# Aim of the exercise:
Copy the records below, from the line containing "(2.00 s to 3.00 s)" through the last line; leave out pictures.

# Material to process:
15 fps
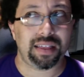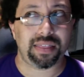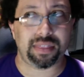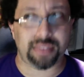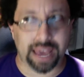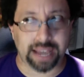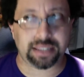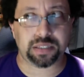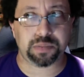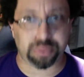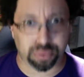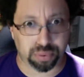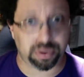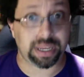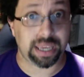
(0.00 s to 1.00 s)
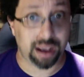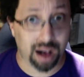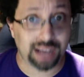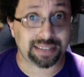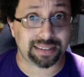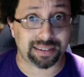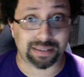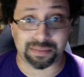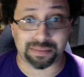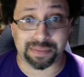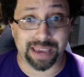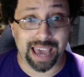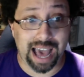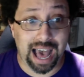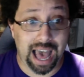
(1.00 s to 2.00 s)
that's pretty awesome.
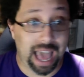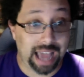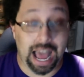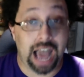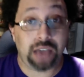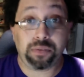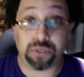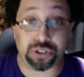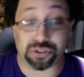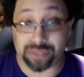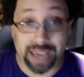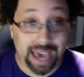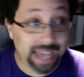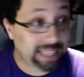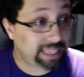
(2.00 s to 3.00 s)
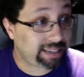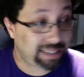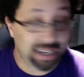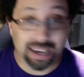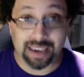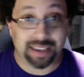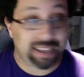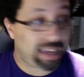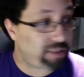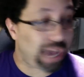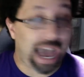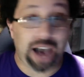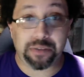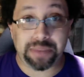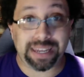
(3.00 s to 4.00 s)
I would do that. Like,
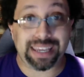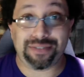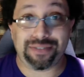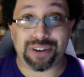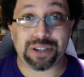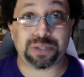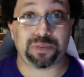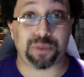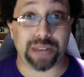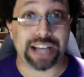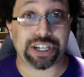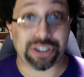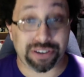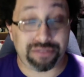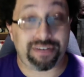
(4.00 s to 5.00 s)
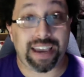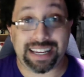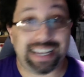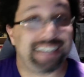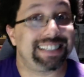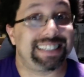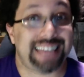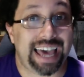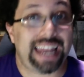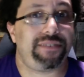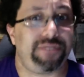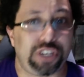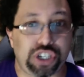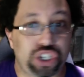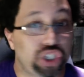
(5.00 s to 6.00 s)
how many of us would actually fight against that if
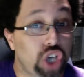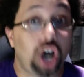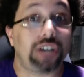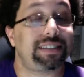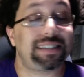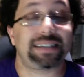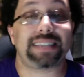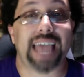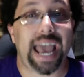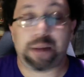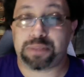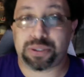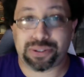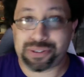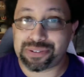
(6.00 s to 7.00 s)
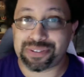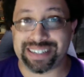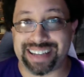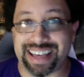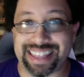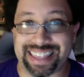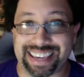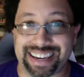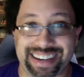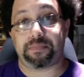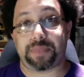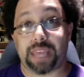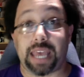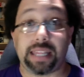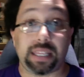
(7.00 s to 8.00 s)
it just cost us absolutely nothing?
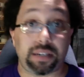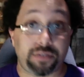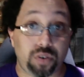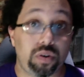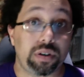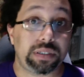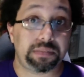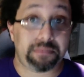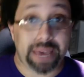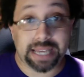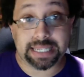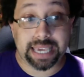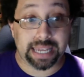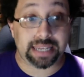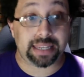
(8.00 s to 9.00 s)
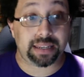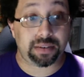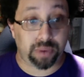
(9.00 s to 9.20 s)
And then, of course, Metz ended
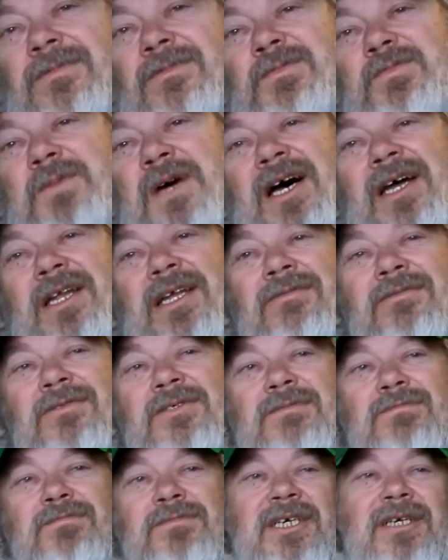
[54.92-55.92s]
Spotty
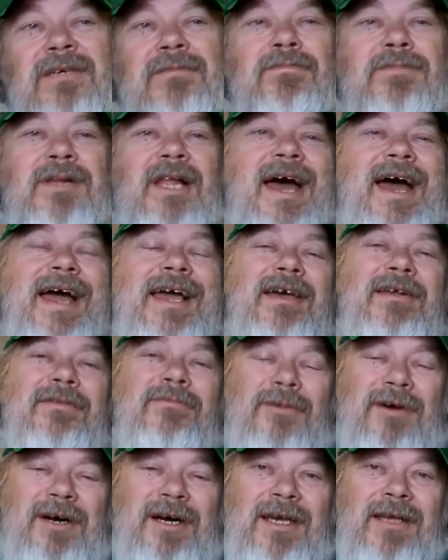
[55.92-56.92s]
was a big black
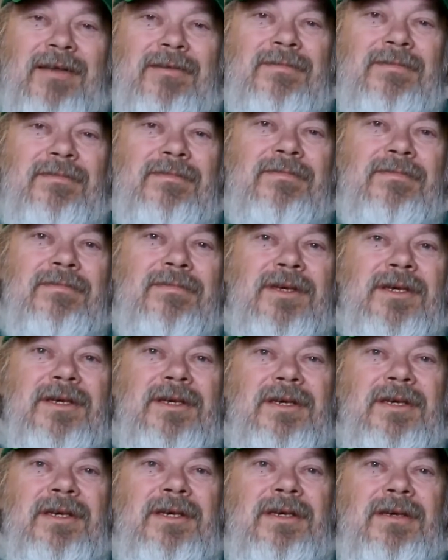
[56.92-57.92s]
and white
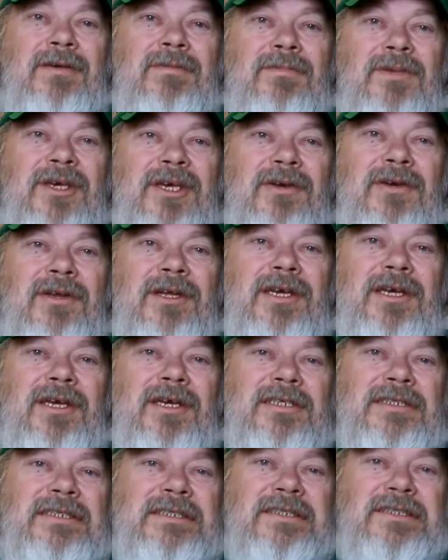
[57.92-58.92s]

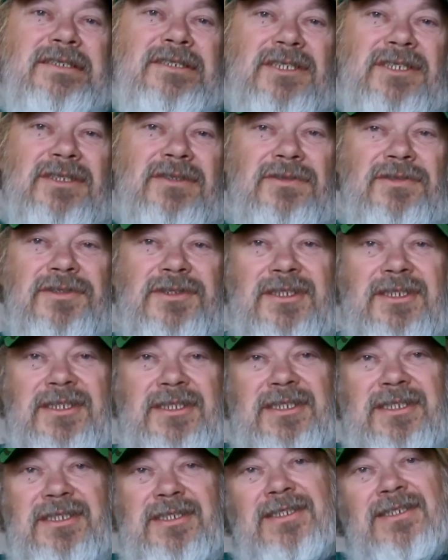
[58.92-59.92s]
beauty
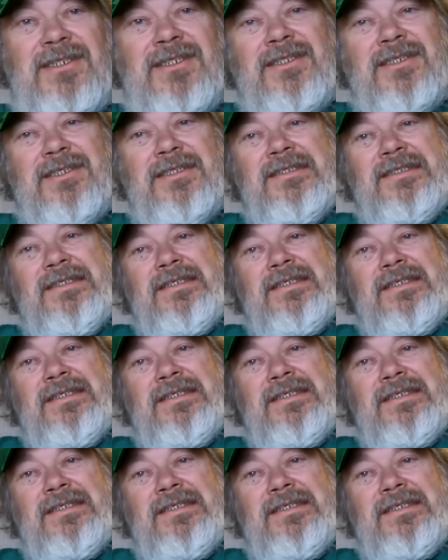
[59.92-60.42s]
Holstein,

# Result of the exercise:
(2.00 s to 3.00 s)
(3.00 s to 4.00 s)
I would do that. Like,
(4.00 s to 5.00 s)
(5.00 s to 6.00 s)
how many of us would actually fight against that if
(6.00 s to 7.00 s)
(7.00 s to 8.00 s)
it just cost us absolutely nothing?
(8.00 s to 9.00 s)
(9.00 s to 9.20 s)
And then, of course, Metz ended
[54.92-55.92s]
Spotty
[55.92-56.92s]
was a big black
[56.92-57.92s]
and white
[57.92-58.92s]

[58.92-59.92s]
beauty
[59.92-60.42s]
Holstein,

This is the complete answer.